Auckland Councillor Mike Lee has vowed to vote against what he believes is an overly austere council budget that will be punishing for ordinary Aucklanders and community groups.
The Auckland Council has proposed a budget full of cuts and asset sales, designed to fill a $295 million fiscal hole. Waiheke Local Board members have been speaking with ratepayers at a series of community meetings about how to make their voices heard in public submissions on the proposed budget, which close on Tuesday 28 March. The meetings provide information and context ratepayers may need to make a submission, and an opportunity to question the board members about the situation.
Mike Lee joined the board at Ostend Hall on Tuesday evening to provide his perspective. Mike says the proposed budget is too severe for the problem it is supposed to fix. “It almost solely impacts on ordinary people and doesn’t impact on big corporate beneficiaries of the Super City. The cuts are not across the board, it is targeted at the community which is most unfortunate and reprehensible.”

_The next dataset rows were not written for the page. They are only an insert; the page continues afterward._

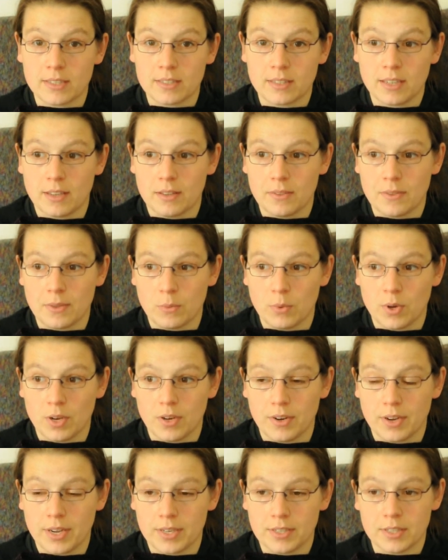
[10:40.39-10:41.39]
And the one
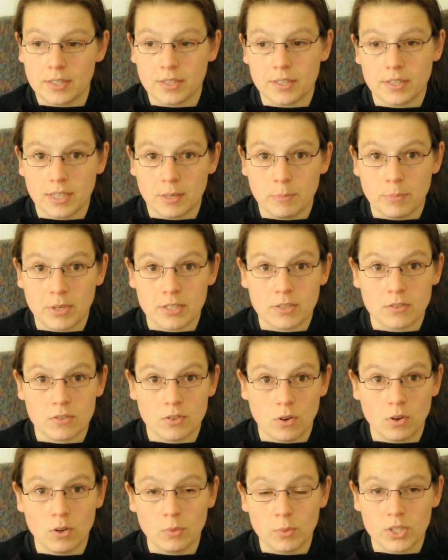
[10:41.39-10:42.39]
I knit in Knit Picks
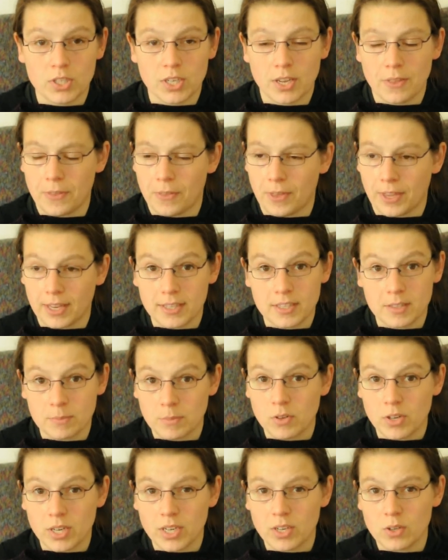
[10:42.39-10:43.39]
Grow, which I think is
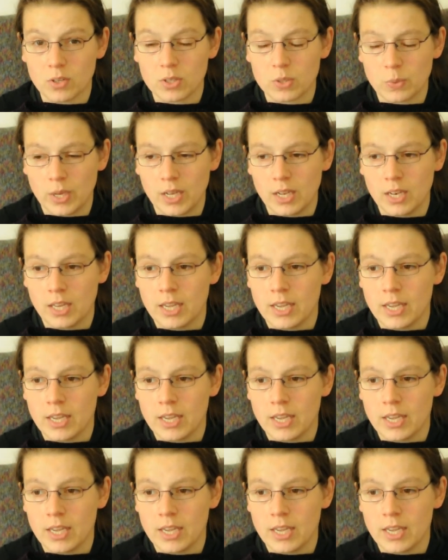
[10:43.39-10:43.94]
merino as well,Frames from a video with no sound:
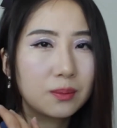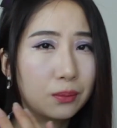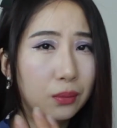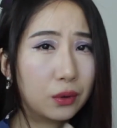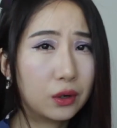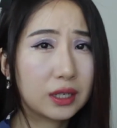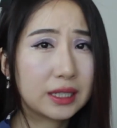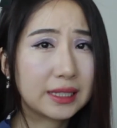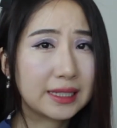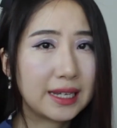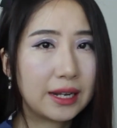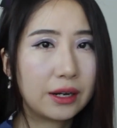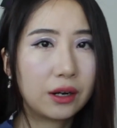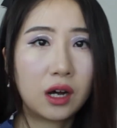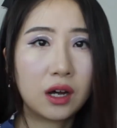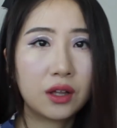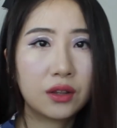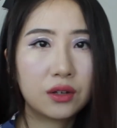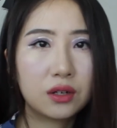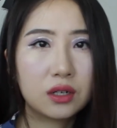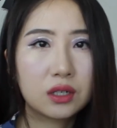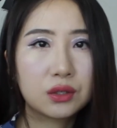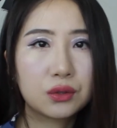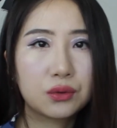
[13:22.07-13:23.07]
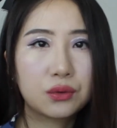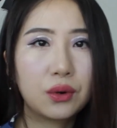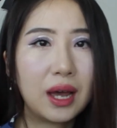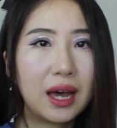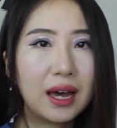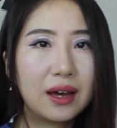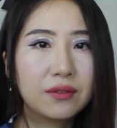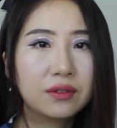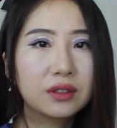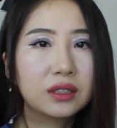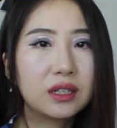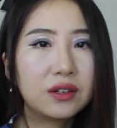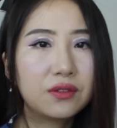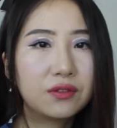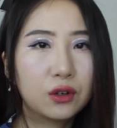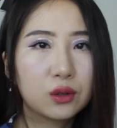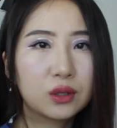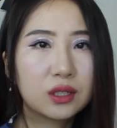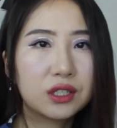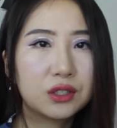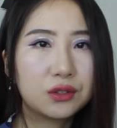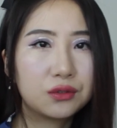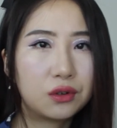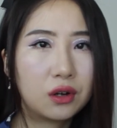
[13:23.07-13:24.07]
books and authors who heavily
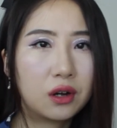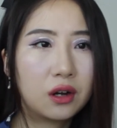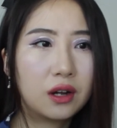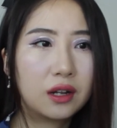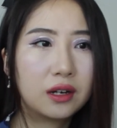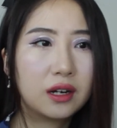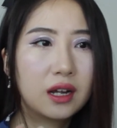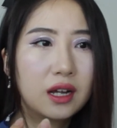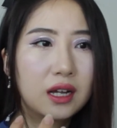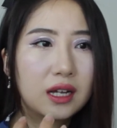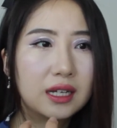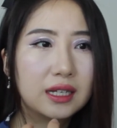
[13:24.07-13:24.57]
focus on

Mike says other options haven’t been fully explored, public consolation seems rushed and cursory and the figures made public are incomplete – some columns in the public budget booklet don’t even add up properly. And there are plenty of head-scratcher decisions, like selling $2 billion worth of airport shares. The council shares are forecast to bring in $39 million when Auckland Airport recovers from the pandemic and returns to profit next year.
“[But that’s part of the] budget component of $98.95 million that includes more borrowing and, ironically, selling airport shares to pay down debt and reduce interest payments.”